Treatment of Ovarian Hyperstimulation Syndrome

The treatment approach for OHSS depends on the severity of the condition. For mild cases, the primary focus is on ensuring proper fluid intake and monitoring symptoms for worsening.

Mild OHSS may commonly improve independently within around fourteen days. The care concentrates on relieving distress and forestalling issues. Here are some treatments to consider:

  • Keeping fluids and electrolytes in balance is crucial to avoid dehydration when the kidneys are damaged. Water or any other fluid intake of 1.5 to 2 litres daily is highly advisable to keep your kidneys in top condition and eliminate any unwanted toxins from your body. Consuming Gatorade or broth restores the right amount of fluids in your body. It is needed to get rid of the excess fluid in your body.
  • Adequate sleep plays a significant role in maintaining strong kidneys. To boost your daily activity, follow your doctor’s instructions and try walking, even if just short distances.
  • In case of headache or digestion problems, you can use any of the already existing pain relievers to feel more life-like.

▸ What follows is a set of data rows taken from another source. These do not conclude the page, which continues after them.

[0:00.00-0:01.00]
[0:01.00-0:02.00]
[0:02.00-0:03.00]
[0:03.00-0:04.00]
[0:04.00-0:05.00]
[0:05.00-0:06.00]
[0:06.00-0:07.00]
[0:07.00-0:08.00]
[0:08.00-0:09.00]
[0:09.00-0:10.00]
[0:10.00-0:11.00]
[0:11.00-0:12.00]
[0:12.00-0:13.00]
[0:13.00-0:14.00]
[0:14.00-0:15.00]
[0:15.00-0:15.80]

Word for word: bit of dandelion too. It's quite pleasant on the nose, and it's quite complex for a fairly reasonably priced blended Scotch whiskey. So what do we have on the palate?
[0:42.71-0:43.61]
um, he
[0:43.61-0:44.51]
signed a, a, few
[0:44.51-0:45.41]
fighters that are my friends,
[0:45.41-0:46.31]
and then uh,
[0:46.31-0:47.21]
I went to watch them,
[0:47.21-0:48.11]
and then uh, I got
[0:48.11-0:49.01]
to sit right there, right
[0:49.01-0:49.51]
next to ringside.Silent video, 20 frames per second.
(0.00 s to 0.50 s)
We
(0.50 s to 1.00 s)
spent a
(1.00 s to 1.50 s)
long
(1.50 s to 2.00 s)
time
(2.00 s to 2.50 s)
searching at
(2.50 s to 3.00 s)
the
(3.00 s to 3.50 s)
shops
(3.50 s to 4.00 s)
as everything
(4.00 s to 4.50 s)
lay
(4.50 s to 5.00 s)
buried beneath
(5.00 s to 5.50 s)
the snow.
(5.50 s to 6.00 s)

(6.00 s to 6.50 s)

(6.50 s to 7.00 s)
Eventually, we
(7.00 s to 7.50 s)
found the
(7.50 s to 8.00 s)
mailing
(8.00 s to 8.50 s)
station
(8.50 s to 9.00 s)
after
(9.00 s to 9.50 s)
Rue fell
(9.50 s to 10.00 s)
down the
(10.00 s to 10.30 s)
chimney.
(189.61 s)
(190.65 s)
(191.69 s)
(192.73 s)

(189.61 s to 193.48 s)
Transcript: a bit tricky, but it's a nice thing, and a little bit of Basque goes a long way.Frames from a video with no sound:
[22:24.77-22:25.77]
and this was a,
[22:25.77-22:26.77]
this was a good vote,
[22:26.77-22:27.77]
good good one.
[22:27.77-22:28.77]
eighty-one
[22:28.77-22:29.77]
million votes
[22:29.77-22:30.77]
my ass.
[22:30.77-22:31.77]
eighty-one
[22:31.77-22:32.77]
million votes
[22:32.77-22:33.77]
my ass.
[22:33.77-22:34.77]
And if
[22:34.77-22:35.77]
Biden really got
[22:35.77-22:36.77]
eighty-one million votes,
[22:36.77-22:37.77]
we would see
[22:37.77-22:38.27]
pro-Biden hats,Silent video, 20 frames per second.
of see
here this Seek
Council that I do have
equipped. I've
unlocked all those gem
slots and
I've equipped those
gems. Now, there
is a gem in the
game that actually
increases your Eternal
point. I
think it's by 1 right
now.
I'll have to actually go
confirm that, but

Usually, hospitalization or major treatments are not required as long as the patients are stable or their symptoms do not become worse. Nevertheless, in severe cases, an OHSS might have to be hospitalized so that comprehensive medical care can be administered to avoid more serious complications arising. You can resolve these issues with immediate medical consultation.

Plausible and Feasible Treatments may include:

  • IV fluids may be administered to replenish fluids and important electrolytes lost through vomiting or diarrhoea.
  • If your abdomen has accumulated a sizable amount of fluid, doctors may drain it manually using a syringe, which can potentially provide comfort.
  • Other medication will be provided to reduce the activity in the ovary.

Conclusion

OHSS has become the most alarming problem for people with fertility treatments and those using injectable medications for the stimulation of egg production. Appreciating causes, signs, and therapy of OHSS is important as it relates to patients and healthcare providers.

Huge ovarian and abdominal swelling and fluid collection occur because of the over-reproduction of hormonal medications. The impact of that intensive may be mild discomfort or life-threatening complications. Prompt diagnosis using physical exams, ultrasounds, or blood tests is essential to enable the right course of treatment.

Treatment approaches are based on symptom alleviation, which could include fluid intake, adequate rest, pain relief, hospitalization, and intravenous fluid drainage of excess fluid when the case is severe. Close monitoring, communication, and relationships between patients and healthcare professionals mitigate negative outcomes and guarantee the best outcomes during fertility treatment.